Elsie  Houston           (Marston 51011)
V1911. ELSIE HOUSTON: Elsie Houston: Queen of Brazilian Song, incl. Songs by Villa-Lobos, Fernandez, Nin, Ravel, Nilvar, Jamblan/Herpin, Barlow, Alvaro Moreira/Hekel Tavares, Bandeira/Ovalle, Ovalle, etc. Marston 51011, recorded 1928-41, incl. de Falla's SIETE CANCIONES POPULARES ESPANOLAS, Unpublished RCA 1941 matrices, plus 7 Unpublished Liberty Music Shop titles. Transfers by Ward Marston. Final copies! - 638335101101


“Houston’s voice is usually described as a soprano, but that was only one of the many voices she used to capture the color of Brazilian music. There was the guttural voice she used to create the incantation in ‘Jongo’, the magic spell of Makumba. In her performances of the song, the lights were dimmed to nothing and in the dark, illuminated only by candles, she would play a drum while she chanted….Sometimes she would use her voice like a percussive instrument, usually in music that was driving and syncopated, typical of Afro-Brazilian rhythms. In this music we can hear her extraordinary rhythmic sense.
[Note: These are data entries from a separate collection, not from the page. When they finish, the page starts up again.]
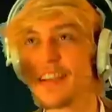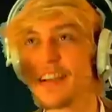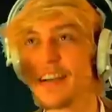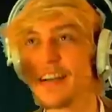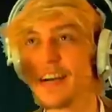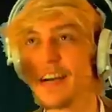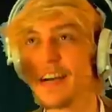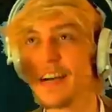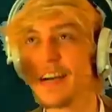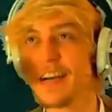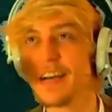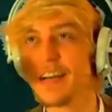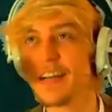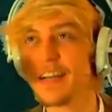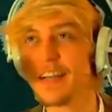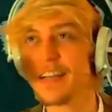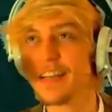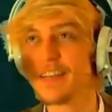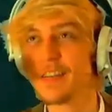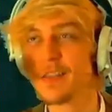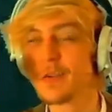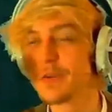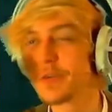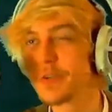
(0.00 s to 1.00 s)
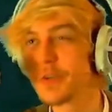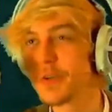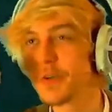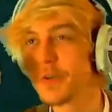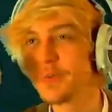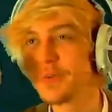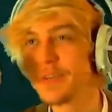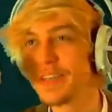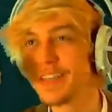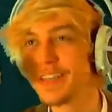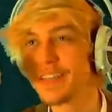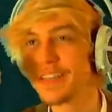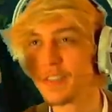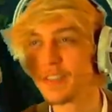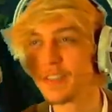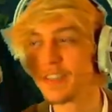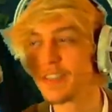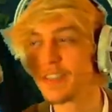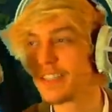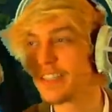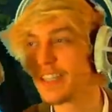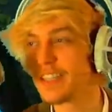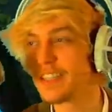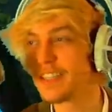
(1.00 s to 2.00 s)
and you show me
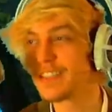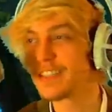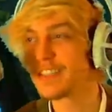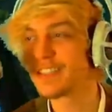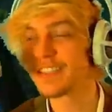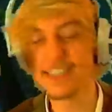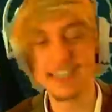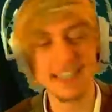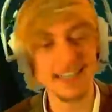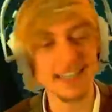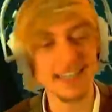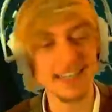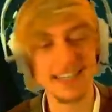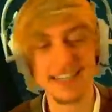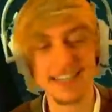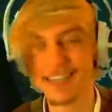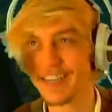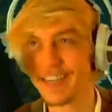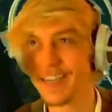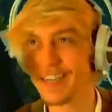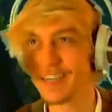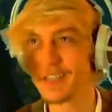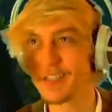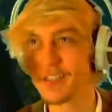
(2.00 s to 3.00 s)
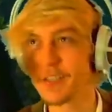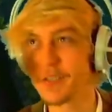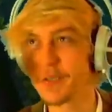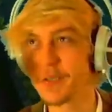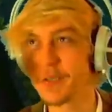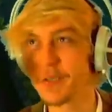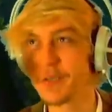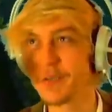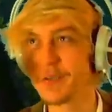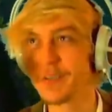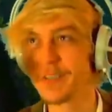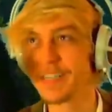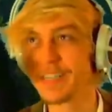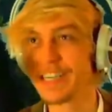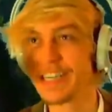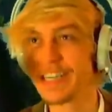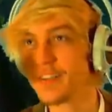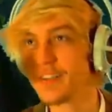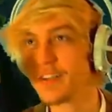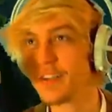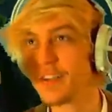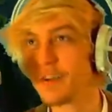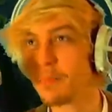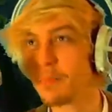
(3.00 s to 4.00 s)
the real skill, and I show you
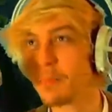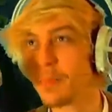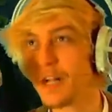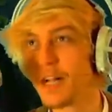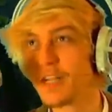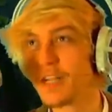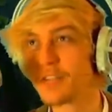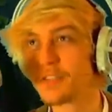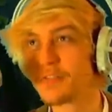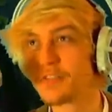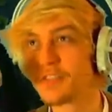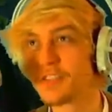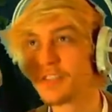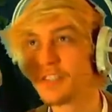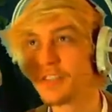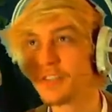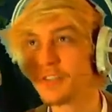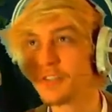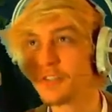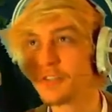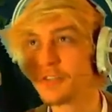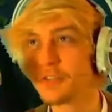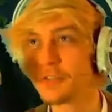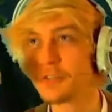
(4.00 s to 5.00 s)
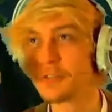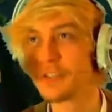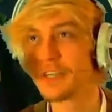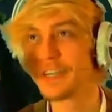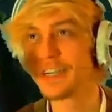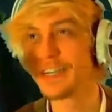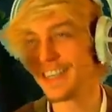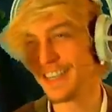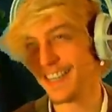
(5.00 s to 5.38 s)
the balls of steel Duke.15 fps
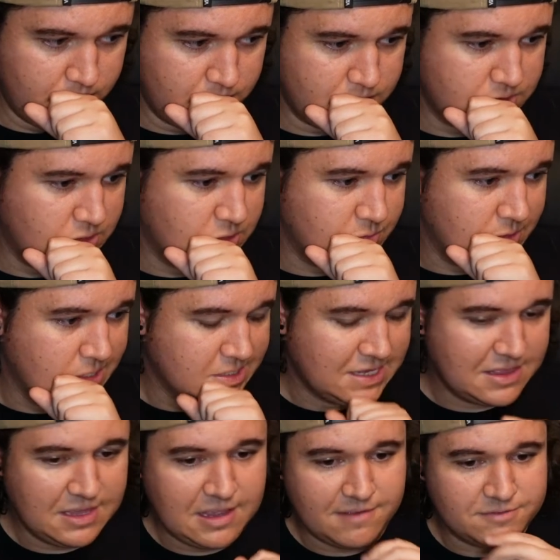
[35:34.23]
Excuse me, because I
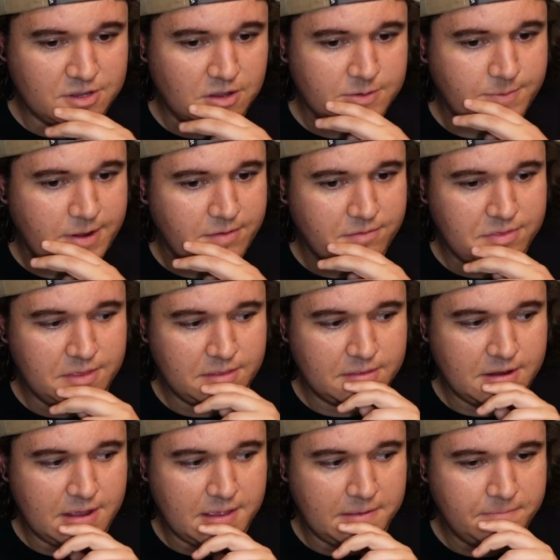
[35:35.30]
think I've talked about everything
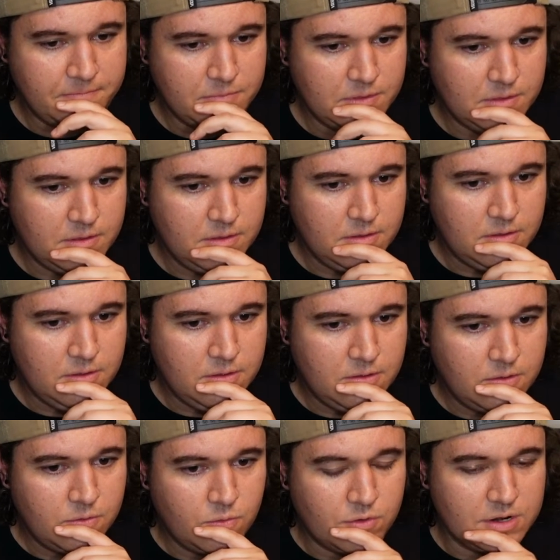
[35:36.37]
that I
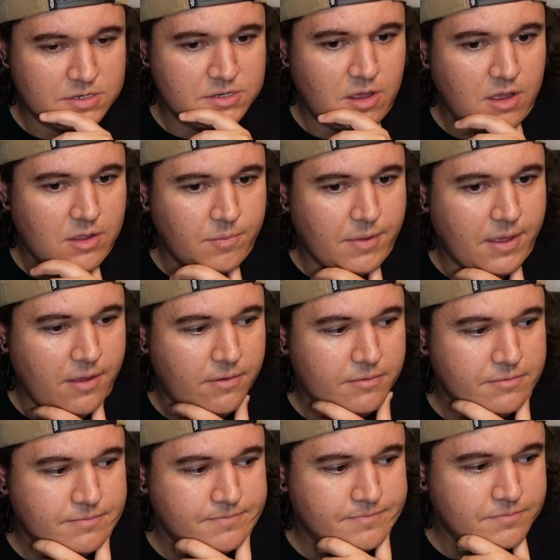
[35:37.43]
want to talk about.
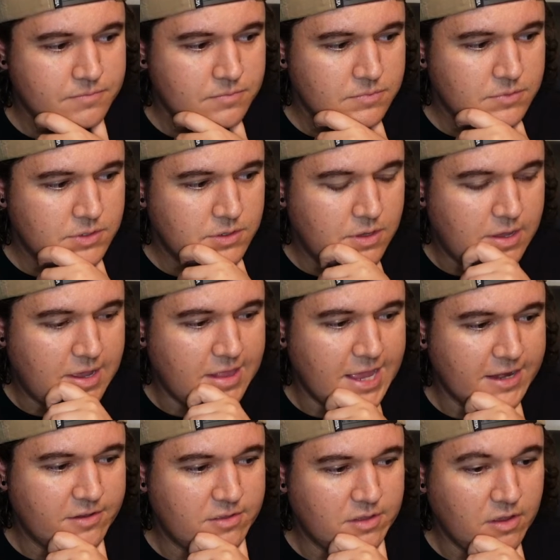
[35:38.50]
I
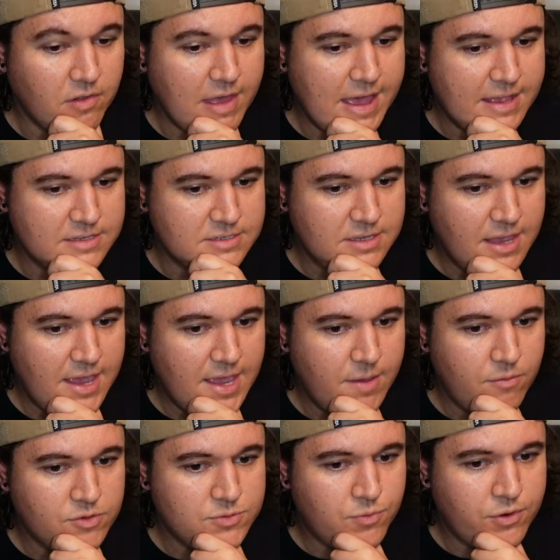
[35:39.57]
liked the Glass game;
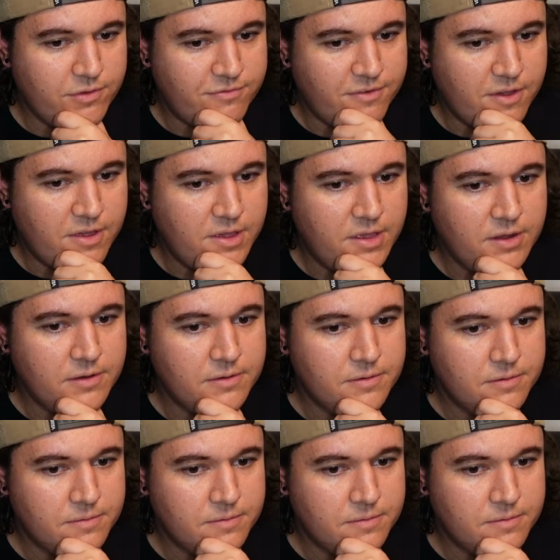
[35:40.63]
it was pretty fun.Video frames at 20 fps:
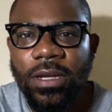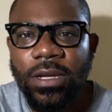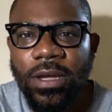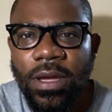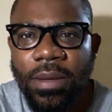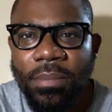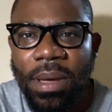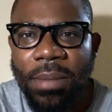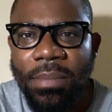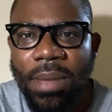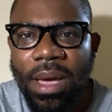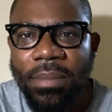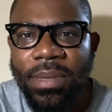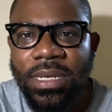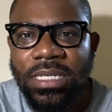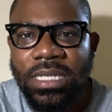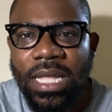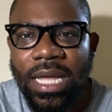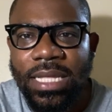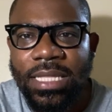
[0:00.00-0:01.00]
My mama is
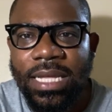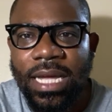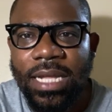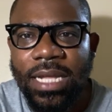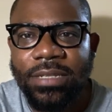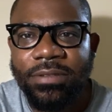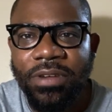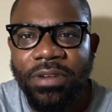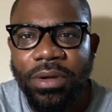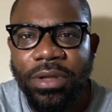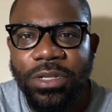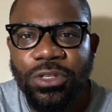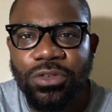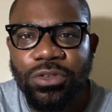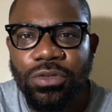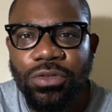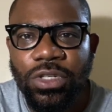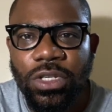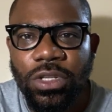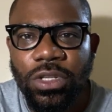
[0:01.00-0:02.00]
like that, very true.
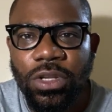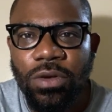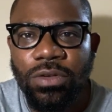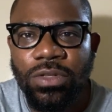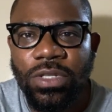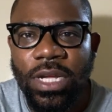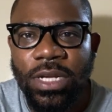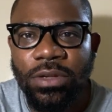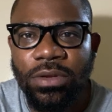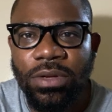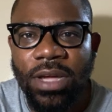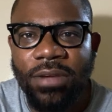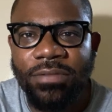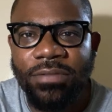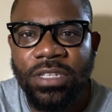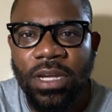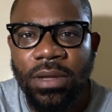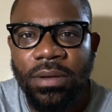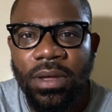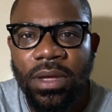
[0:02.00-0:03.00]
She knows I don't have
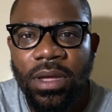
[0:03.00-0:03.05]
time.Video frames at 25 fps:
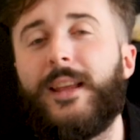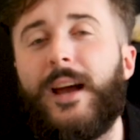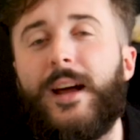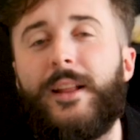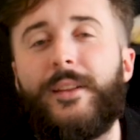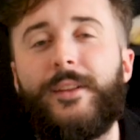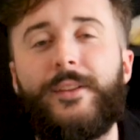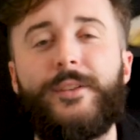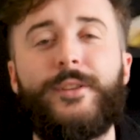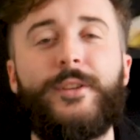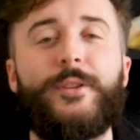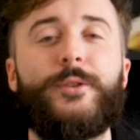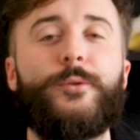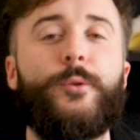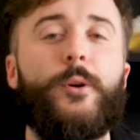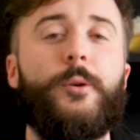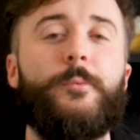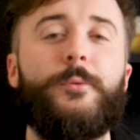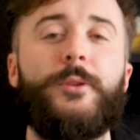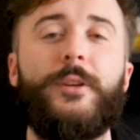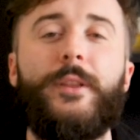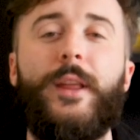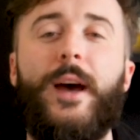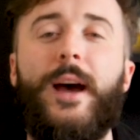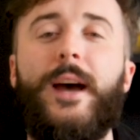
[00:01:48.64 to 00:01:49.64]
down in the
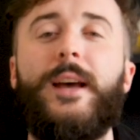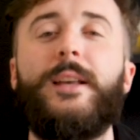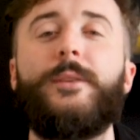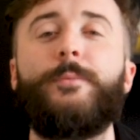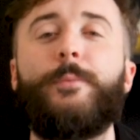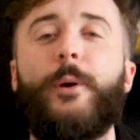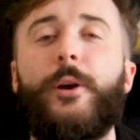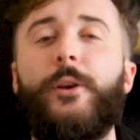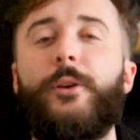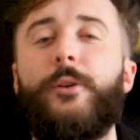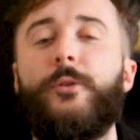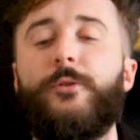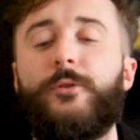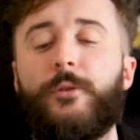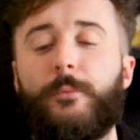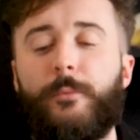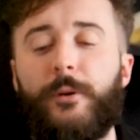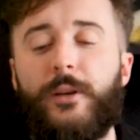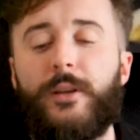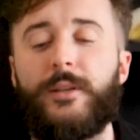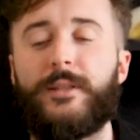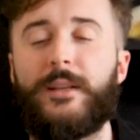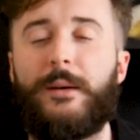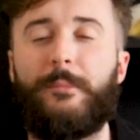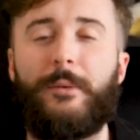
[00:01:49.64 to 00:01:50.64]
description as per usual,
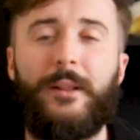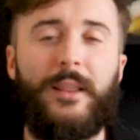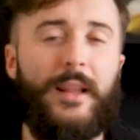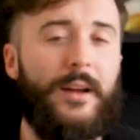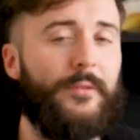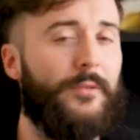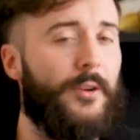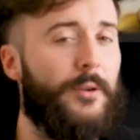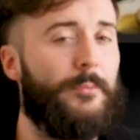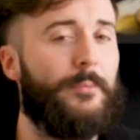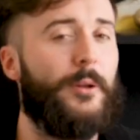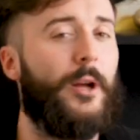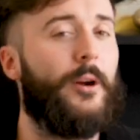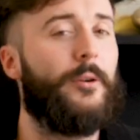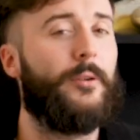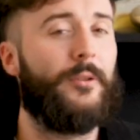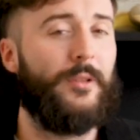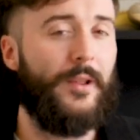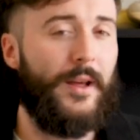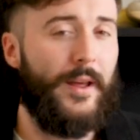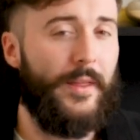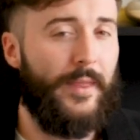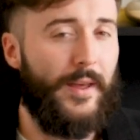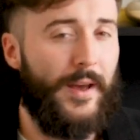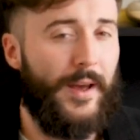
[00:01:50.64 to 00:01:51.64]
because I'm a lovely
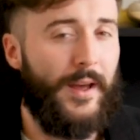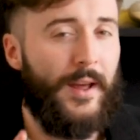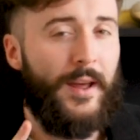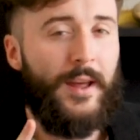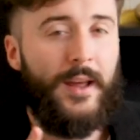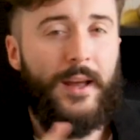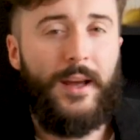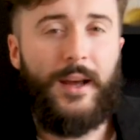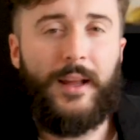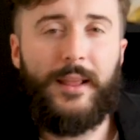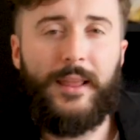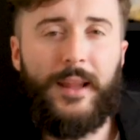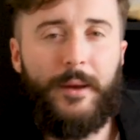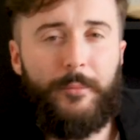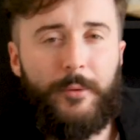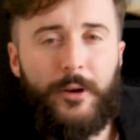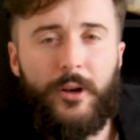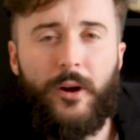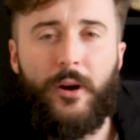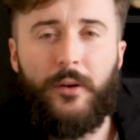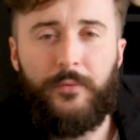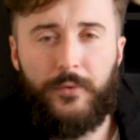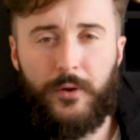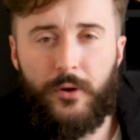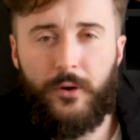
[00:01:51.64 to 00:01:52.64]
bloke like that. And let me
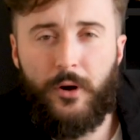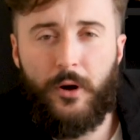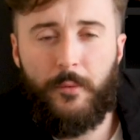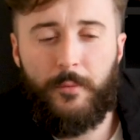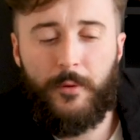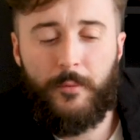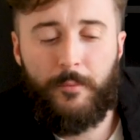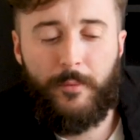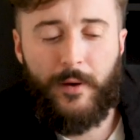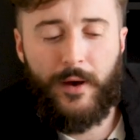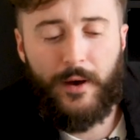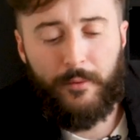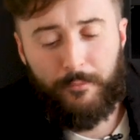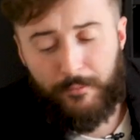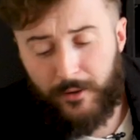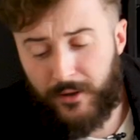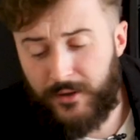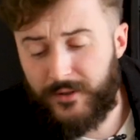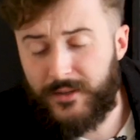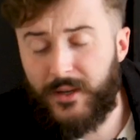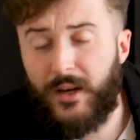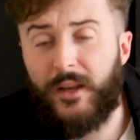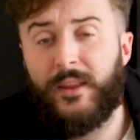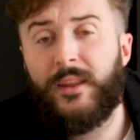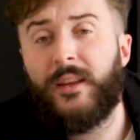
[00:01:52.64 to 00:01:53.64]
know if you cop a pair,
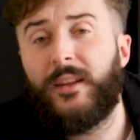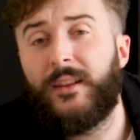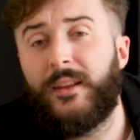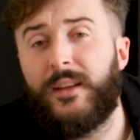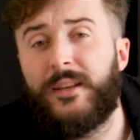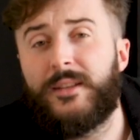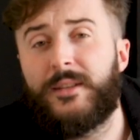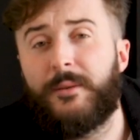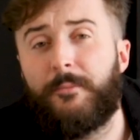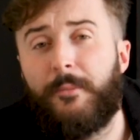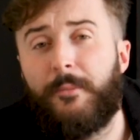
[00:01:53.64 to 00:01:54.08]
because I think these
But then, in the most intimate moments, she became a French diseuse (monologist), as she whispered ‘Mon ami!’

Houston made a series of recordings for New York’s Liberty Music Shop, only four of which were issued….the group provides a glimpse of the variety of her art, ranging from ‘Jongo’ and ‘Xango’….The three French songs have their moments. ‘Mon ami’, based on a simple scale, starts with casual insouciance, but as the scale rises the diseuse becomes more and more tormented until, at the last note, the performer is almost in tears because of her ‘ami’….Her recording of ‘Fado’ (Fate) is so despairing, as if it were the summing up of her life….[In 1943] she took her own life with an overdose of sleeping pills….There is enormous irony to her sad end, for had she delayed just a little, she would have received a check from Mrs. Bliss, the wealthy arts patron who lived in Dumbarton Oaks in Georgetown, where Houston had sung. Perhaps we will never know details…but what matters is that the world lost a great and unique artist.”